Con una fe así de intensa y con un amor que nos trasparenta lo que es el amor que Dios nos tiene, nuestra esperanza se mantendrá firme y segura. Tenemos la certeza de que todo eso que vivimos en nuestra fe y en nuestro amor no se queda reducido al tiempo presente sino que trasciende hacia la plenitud de la vida eterna. Nos sentimos seguros haciendo ese camino, que será, sí, un camino de lucha y de esfuerzo por superarnos cada día, pero camino alegre en la esperanza porque a los que son fieles Dios les tiene reservado una recompensa eterna. La esperanza llena de alegría y de paz nuestra vida.
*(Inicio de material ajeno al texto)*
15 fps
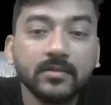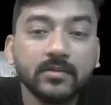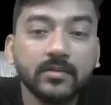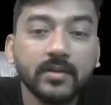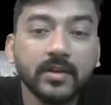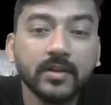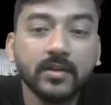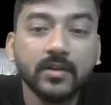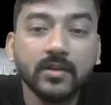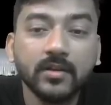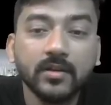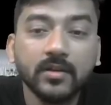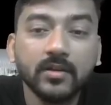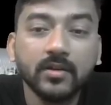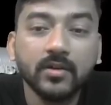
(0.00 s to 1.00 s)
Okay,
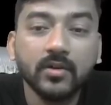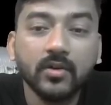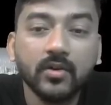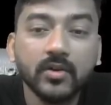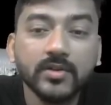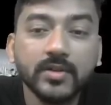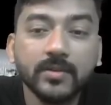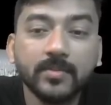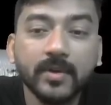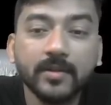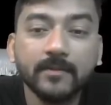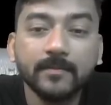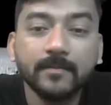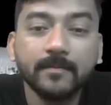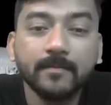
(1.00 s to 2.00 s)
cos n pi,
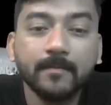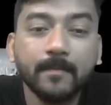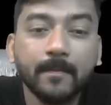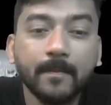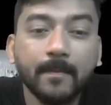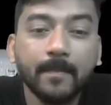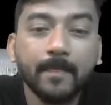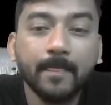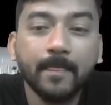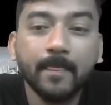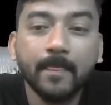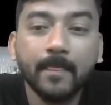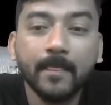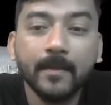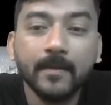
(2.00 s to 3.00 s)

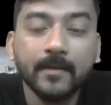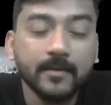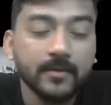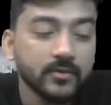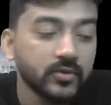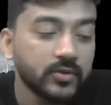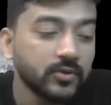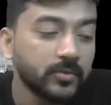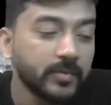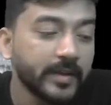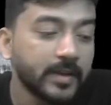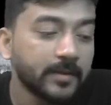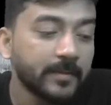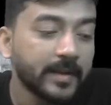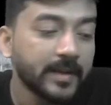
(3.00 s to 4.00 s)
so it will be
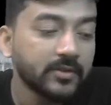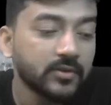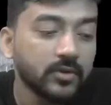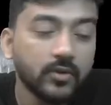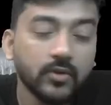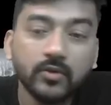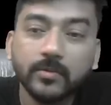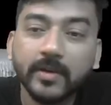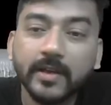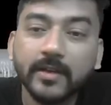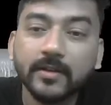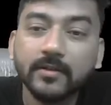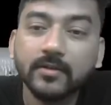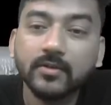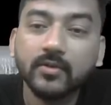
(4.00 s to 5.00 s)
again minus 1 whole to the power
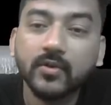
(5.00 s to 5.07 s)
n.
Es la salvación que deseamos y esperamos porque sabemos que el amor que el Señor  nos tiene nos perdonará las debilidades que nos han hecho tropezar quizá muchas veces en el camino de la vida y tenemos la esperanza de la salvación eterna, de podernos un día sentar con los que vienen de oriente y de occidente, del norte y del sur, en la mesa del Reino eterno de Dios.